- WHAT TO PRODUCE -
Among the entries below, please show each line that carries the word "video".

- Stored items -
↓↓↓

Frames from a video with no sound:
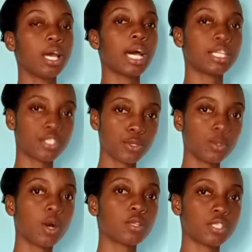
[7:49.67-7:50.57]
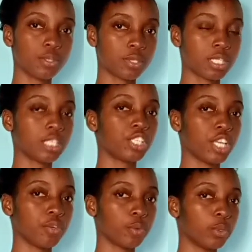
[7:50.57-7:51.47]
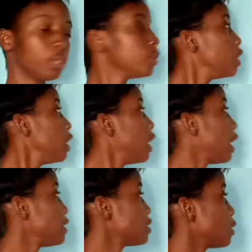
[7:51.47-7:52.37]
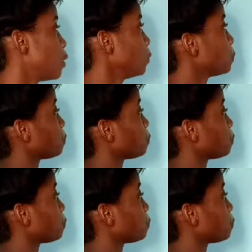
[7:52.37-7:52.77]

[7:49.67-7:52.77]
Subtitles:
and 2, how to use the chain rule. And so,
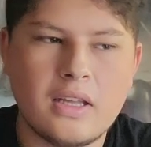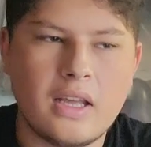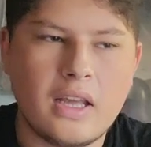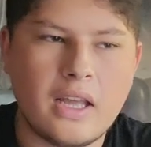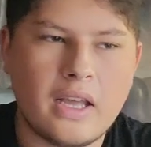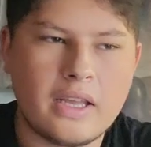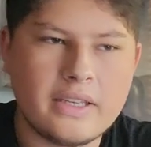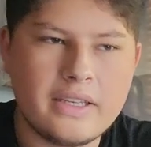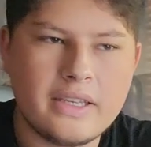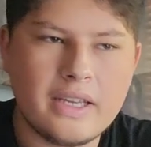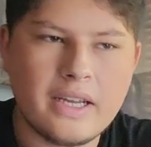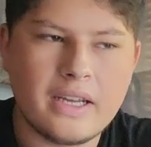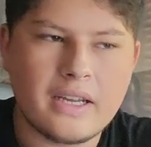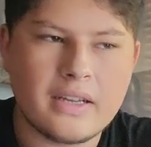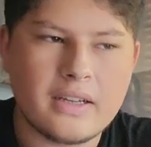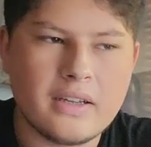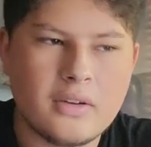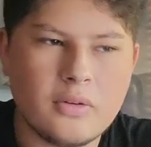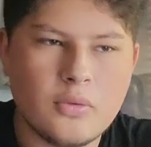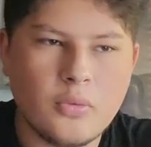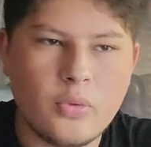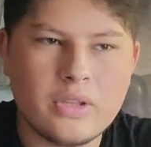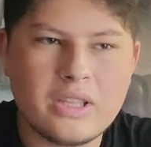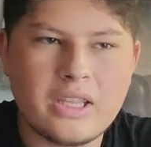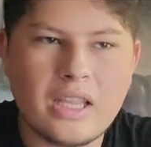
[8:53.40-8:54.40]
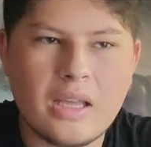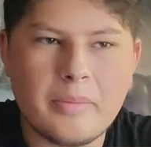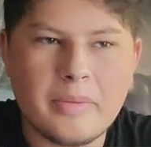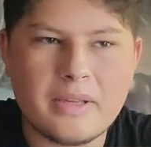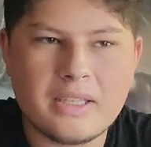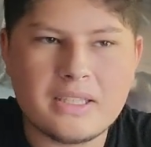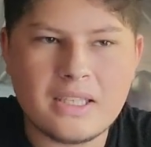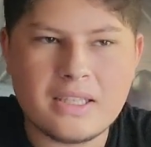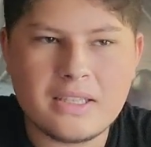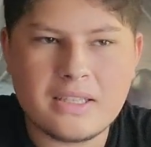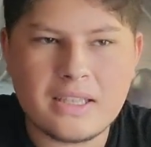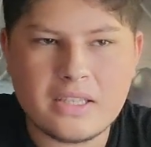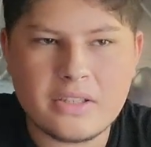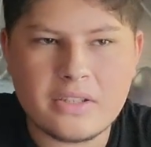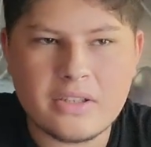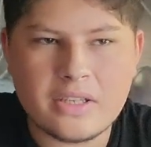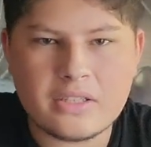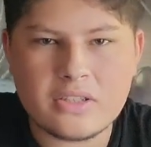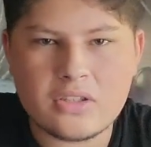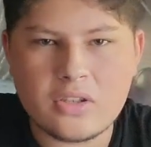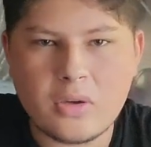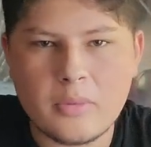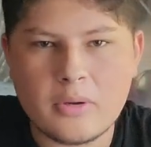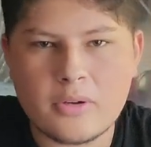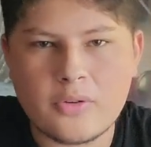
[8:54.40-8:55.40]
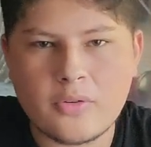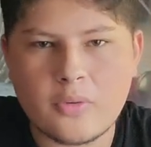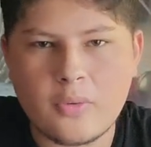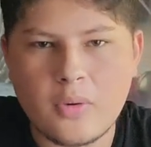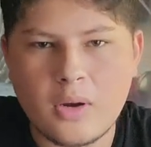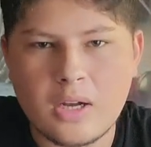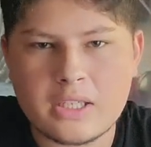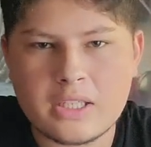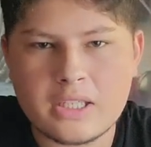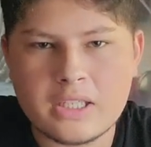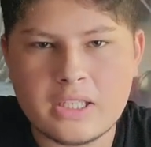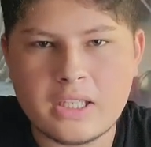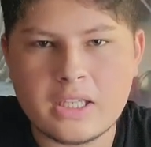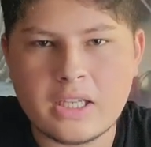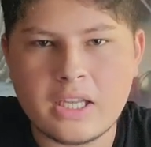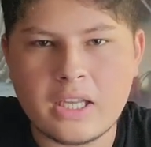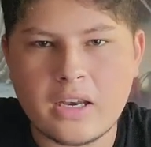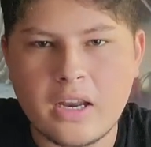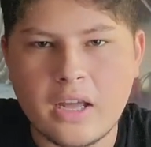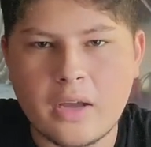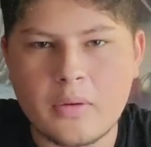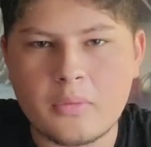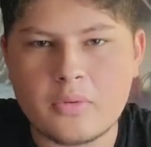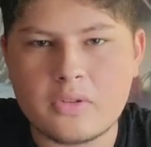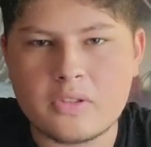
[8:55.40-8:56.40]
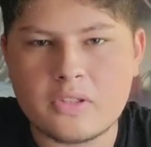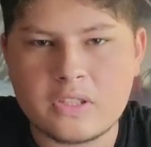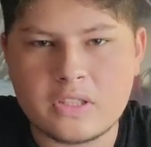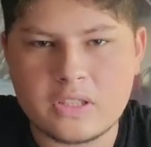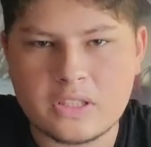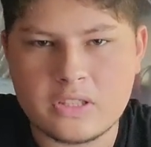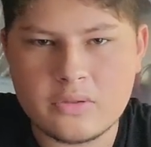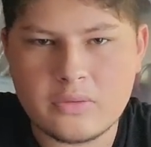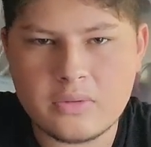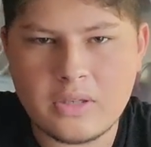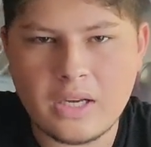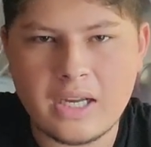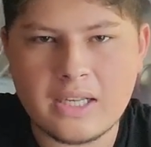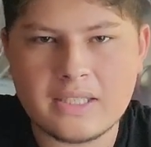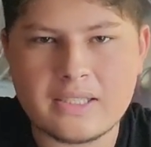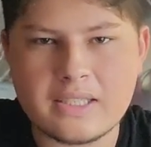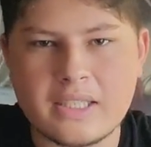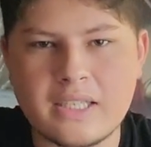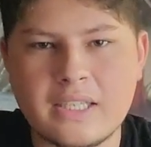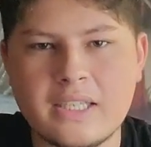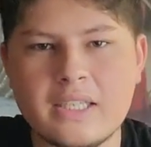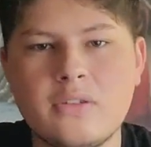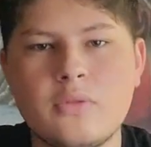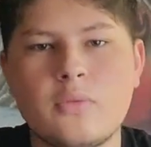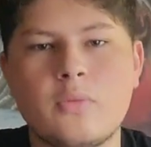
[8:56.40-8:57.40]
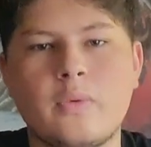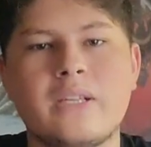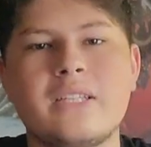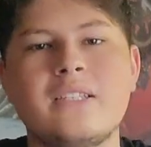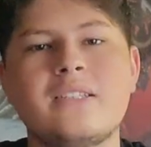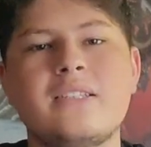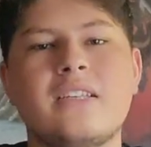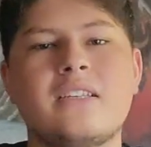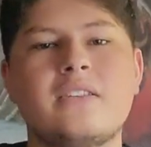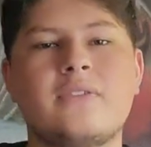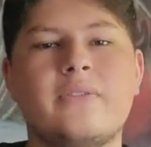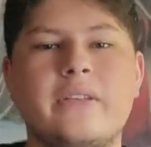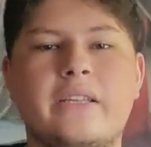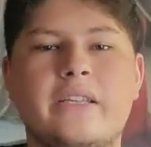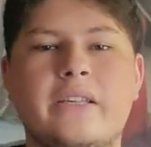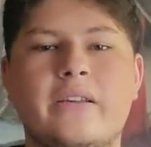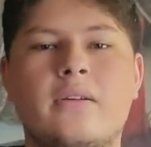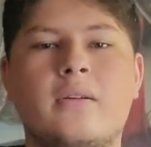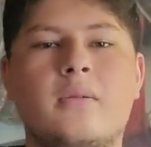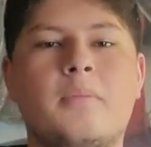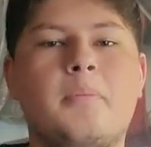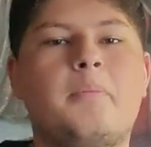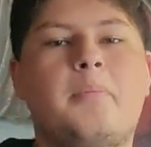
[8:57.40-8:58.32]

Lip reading: And yeah, with that being said, thank you guys so much for watching, and I will see you guys in Wednesday's video.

↑↑↑

- COMPLETED EXERCISE -
Frames from a video with no sound:
Lip reading: And yeah, with that being said, thank you guys so much for watching, and I will see you guys in Wednesday's video.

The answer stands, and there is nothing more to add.